Gray saw it and cried out in dismay, but his exclamation, like everyone else’s, was lost in Sophie’s high, horrified shrieking.
CHAPTER XXXII
In Which Sophie Makes a Confession
Sophie stared at the still, supine body of Mrs. Wallis and, for the first time in nearly a decade, remembered.
She remembered a day in early spring, a timid beginning after a long and bitter winter. The girls had teased Mama all the morning to walk out with them, and at last she agreed, though warning them that they must go slowly. She had grown round again, and Sophie was old enough now to understand what this meant, but this time, for some reason, she seemed more cheerful.
The day being mild, they decided at length to strike out from the park into the lanes and byways of the manor. Here Sophie was the leader, knowing as she did almost every corner of the estate, and every tenant, but so happy were they to be free of the house that before long they had wandered beyond even Sophie’s knowledge.
They stopped to rest beside an old well in someone’s disused orchard;
the trees were uncared for, full of deadwood, and the ground beneath them awash in the remains of last autumn’s windfalls. It was a lovely spot, in its own way; wild birds and small beasts had come to feast on the bounty of tree and field. But here, too, they met with less congenial company: a brace of adventurers, deserting officers by their dress, who had tried their hand at poaching and were building up a fire to roast their catch.
They had killed a hare, and with an obsequious civility that concealed something quite other, invited Mama and the girls to help them cook and eat it; Mama’s polite refusal made one of them angry, but the other only tried harder to persuade her.
“Girls!” Mama called to them, just before the taller man approached her, cupping a hand under her chin to lift her beautiful face to his. “All of you, run away home! I shall follow you in a little while. Go, now!”

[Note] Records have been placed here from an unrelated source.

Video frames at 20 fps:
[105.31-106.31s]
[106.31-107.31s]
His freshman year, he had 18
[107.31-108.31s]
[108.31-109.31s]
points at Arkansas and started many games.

Amelia, not waiting to be told again, turned and fled; Joanna hesitated, but at Sophie’s urging retreated a little way.
Sophie herself could not seem to move, could not stop herself from watching. The men were grinning, leering, hateful and hopeful at once; Mama twitched away, but they had her cornered against a tree-trunk. She could not speak, it seemed, could scarcely move.

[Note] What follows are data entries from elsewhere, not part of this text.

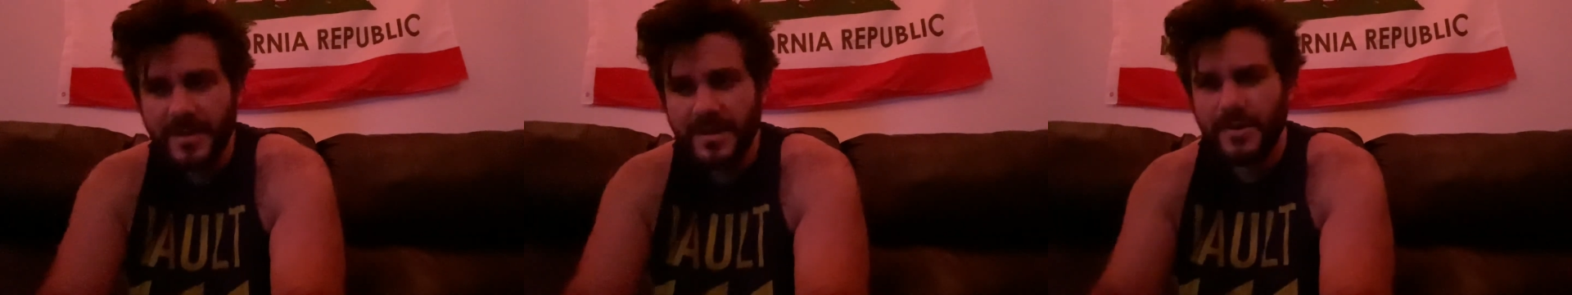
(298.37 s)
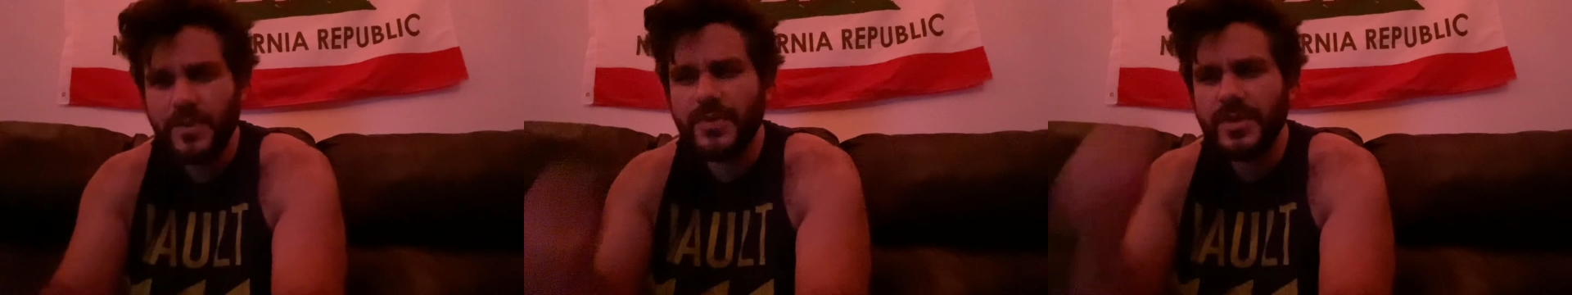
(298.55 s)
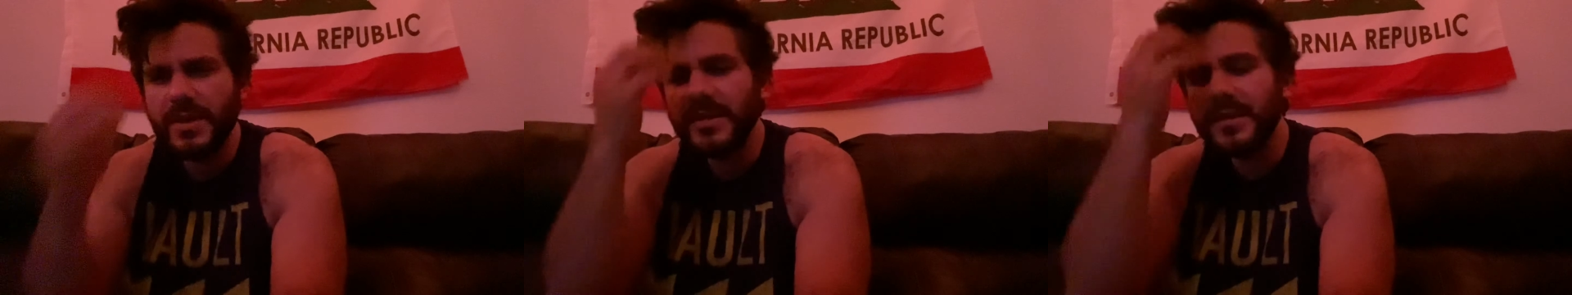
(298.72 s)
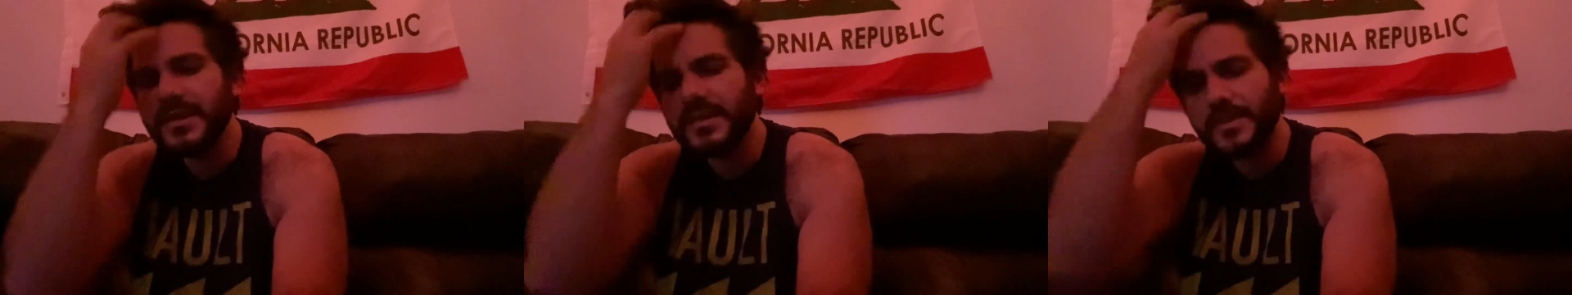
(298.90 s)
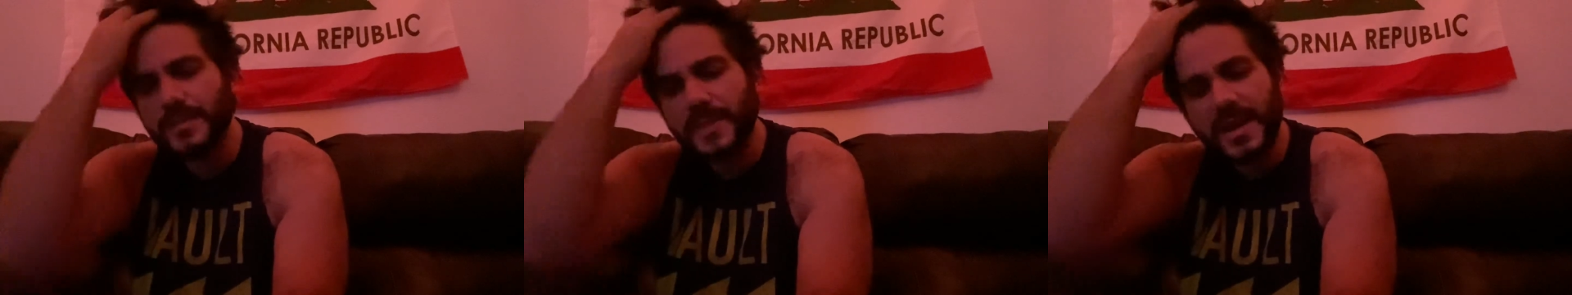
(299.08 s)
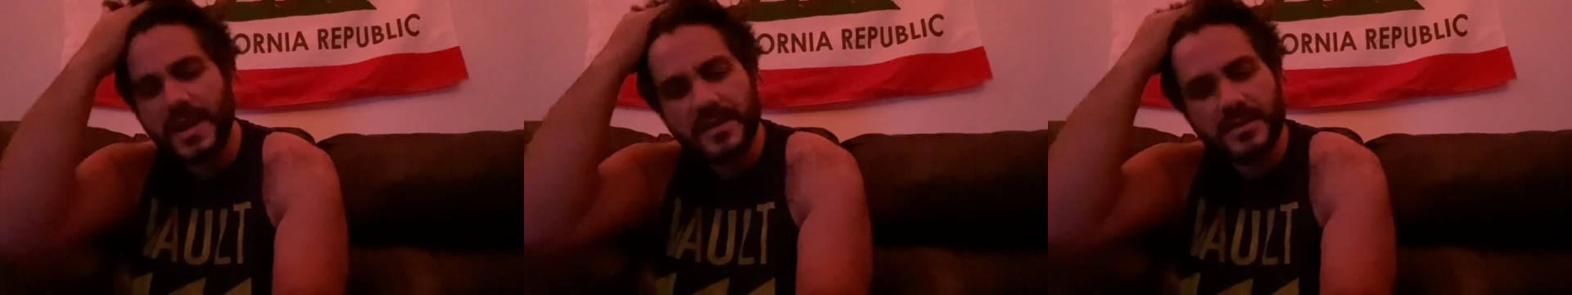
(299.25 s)
You think that the
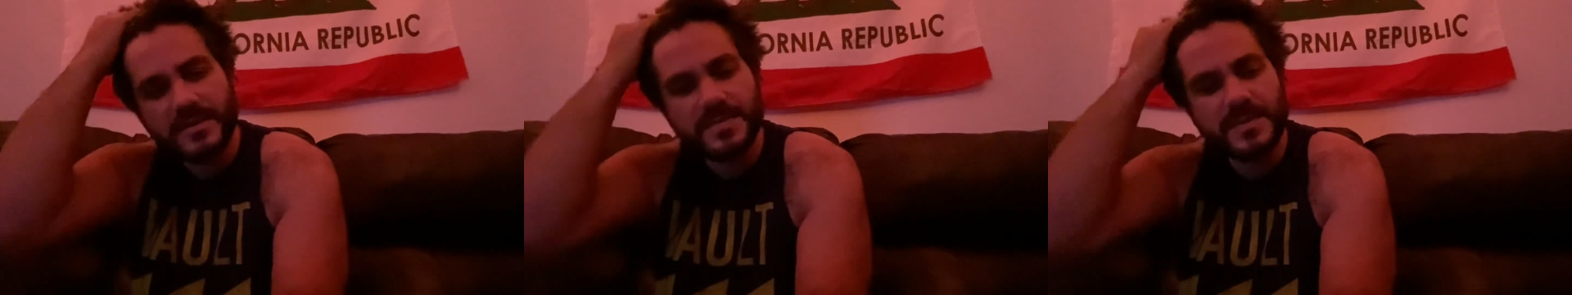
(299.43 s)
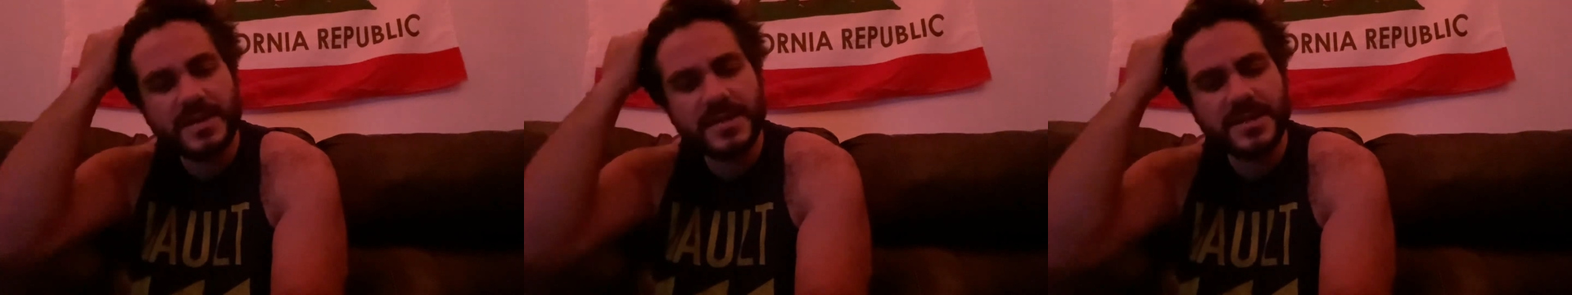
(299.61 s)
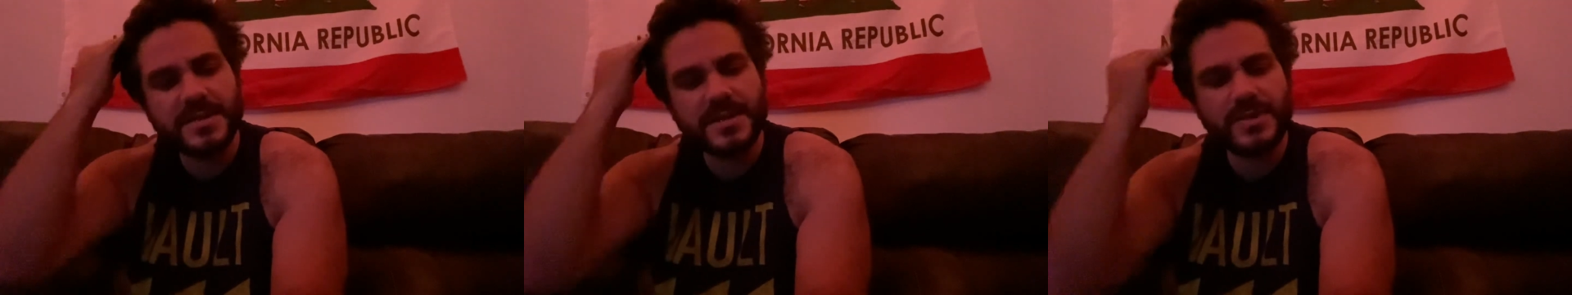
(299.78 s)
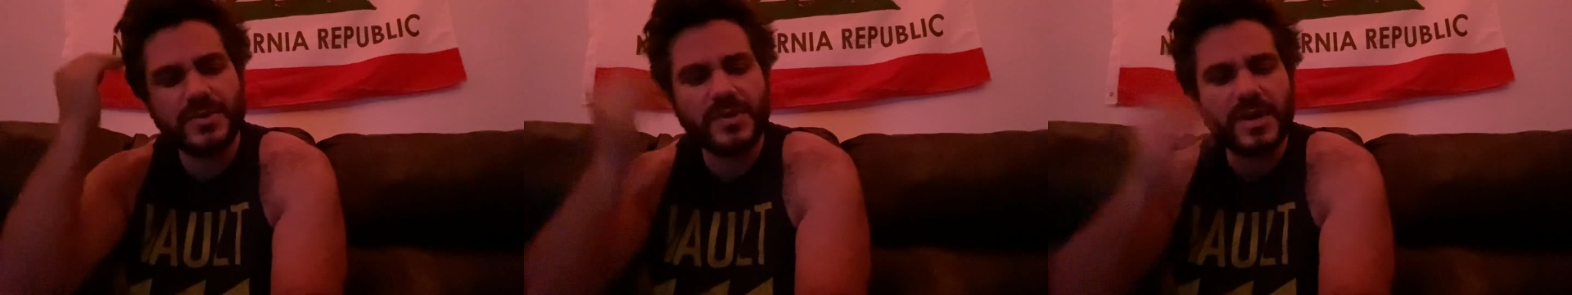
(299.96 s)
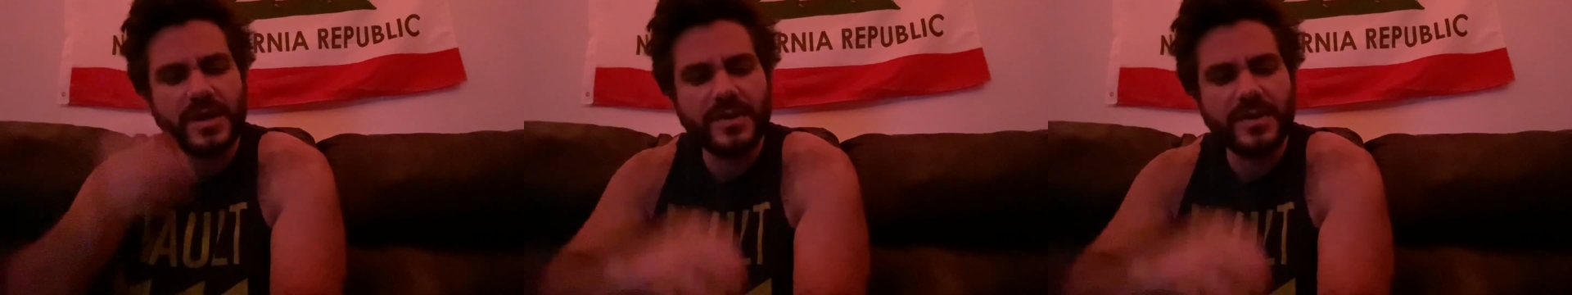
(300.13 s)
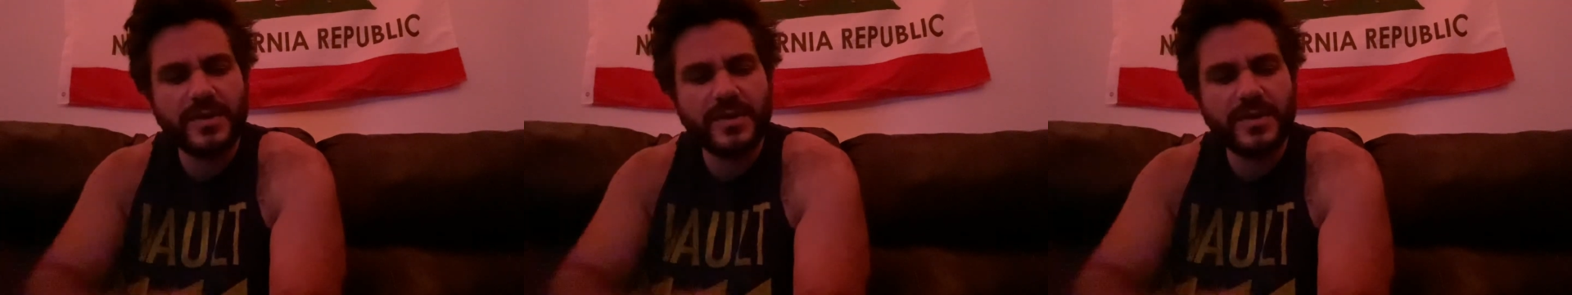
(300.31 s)
Maitlands, because they drown,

Sophie was both terrified and furious. Whatever the men intended, Mama did not like it; she looked at them as Sophie had often seen her look at Father, a look like a caged fox. Sophie did not stop to think but reached for the pebbles she had been collecting and began hurling them, with more vehemence than care, at the nearest of the attackers. At first her missiles, not surprisingly, scarcely even drew his notice. At the same time, however, a wind sprang up, swift and biting despite the day’s mildness, and growing increasingly savage, and now the pebbles began, inexplicably, to burst on impact, while the stones of the old well set up a curious, angry humming and at last begin to splinter and crack.
The tall man took notice now, and turned to glare at her.
“Sophia!” Mama cried. “Sophia, stop it at once, and run away home!”